Return all the entries word for word, minus the pictures.

[DATA FOR THE TASK]

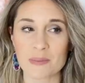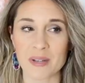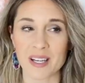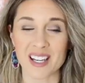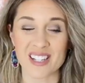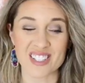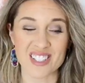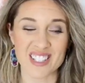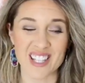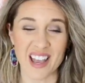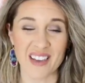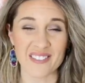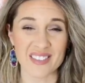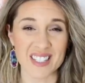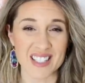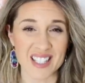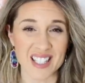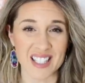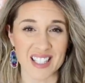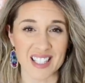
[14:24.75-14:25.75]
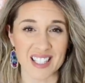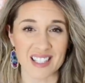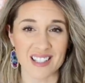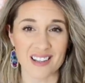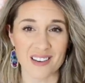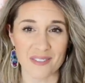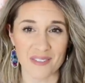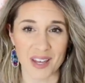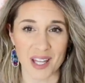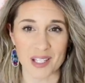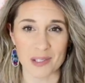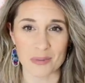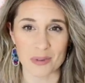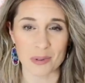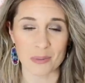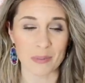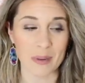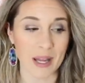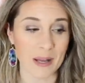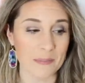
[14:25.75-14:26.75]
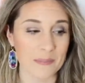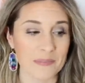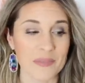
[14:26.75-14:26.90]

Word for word: but I just haven't seen it available. But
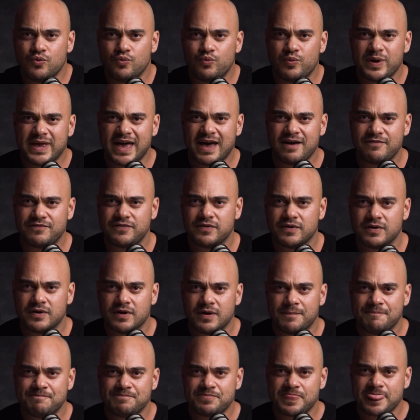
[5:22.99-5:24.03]
we have
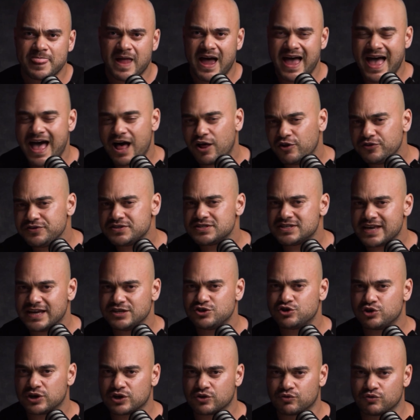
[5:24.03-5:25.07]
a
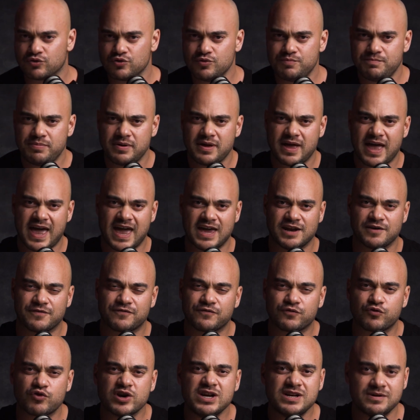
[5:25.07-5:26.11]
health-centric group and a
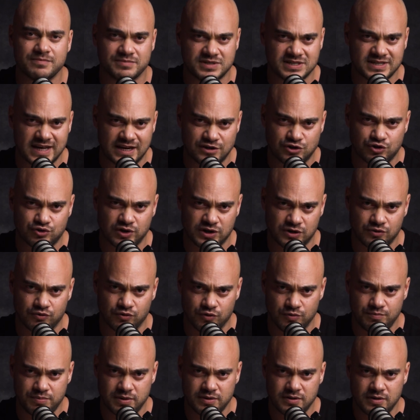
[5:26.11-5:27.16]
freedom-centric
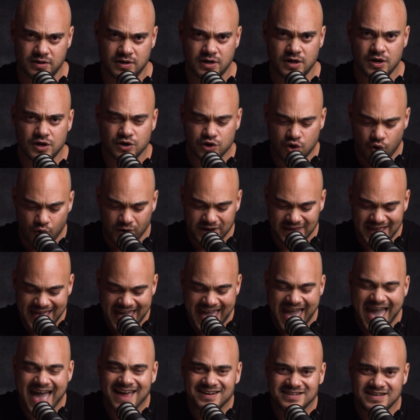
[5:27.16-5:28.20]
group going
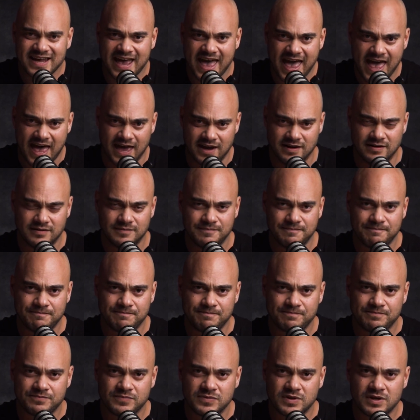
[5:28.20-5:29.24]
head to head.
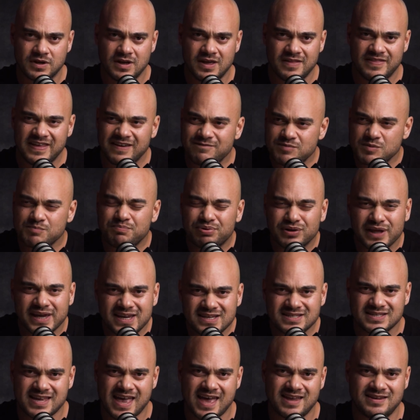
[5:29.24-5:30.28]
They've been
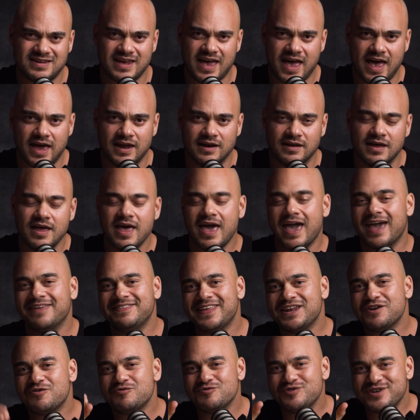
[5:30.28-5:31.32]
placed head to head, and
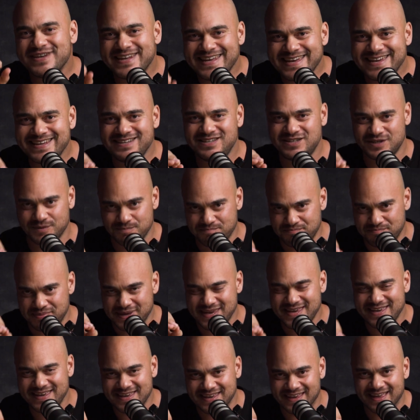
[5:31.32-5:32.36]
they don't need to
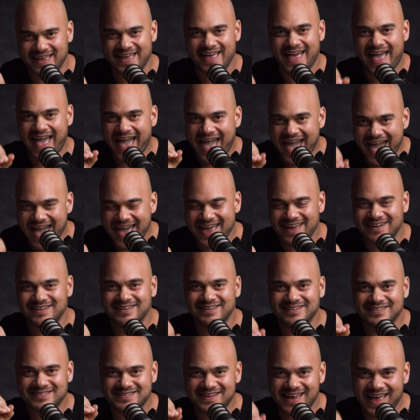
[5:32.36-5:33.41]
be head
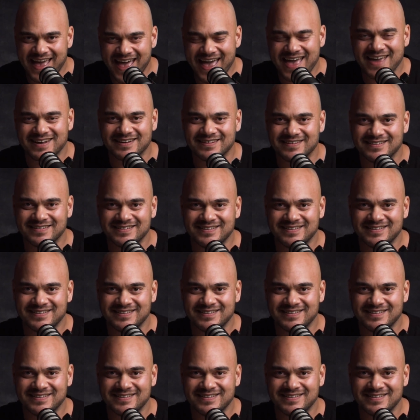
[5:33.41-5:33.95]
to head.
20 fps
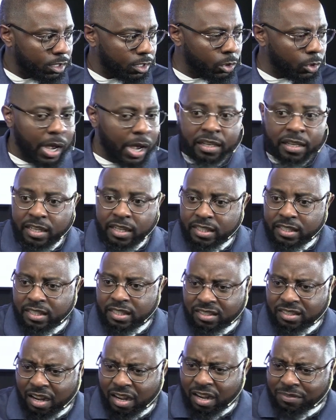You got to look at
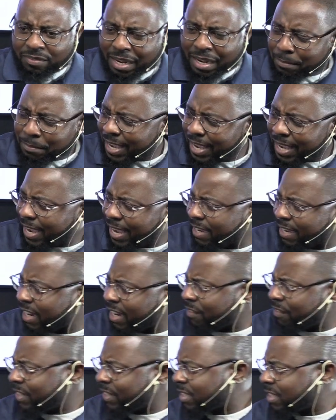this stuff like, man, ain't
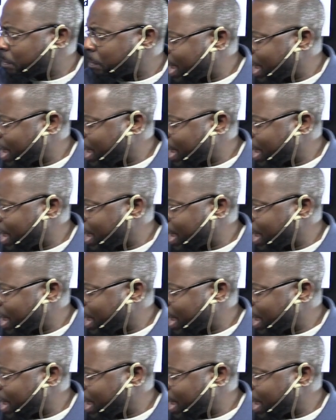none of us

[/DATA FOR THE TASK]

## RESPONSE
[14:24.75-14:25.75]
[14:25.75-14:26.75]
[14:26.75-14:26.90]

Word for word: but I just haven't seen it available. But
[5:22.99-5:24.03]
we have
[5:24.03-5:25.07]
a
[5:25.07-5:26.11]
health-centric group and a
[5:26.11-5:27.16]
freedom-centric
[5:27.16-5:28.20]
group going
[5:28.20-5:29.24]
head to head.
[5:29.24-5:30.28]
They've been
[5:30.28-5:31.32]
placed head to head, and
[5:31.32-5:32.36]
they don't need to
[5:32.36-5:33.41]
be head
[5:33.41-5:33.95]
to head.
20 fps
You got to look at
this stuff like, man, ain't
none of us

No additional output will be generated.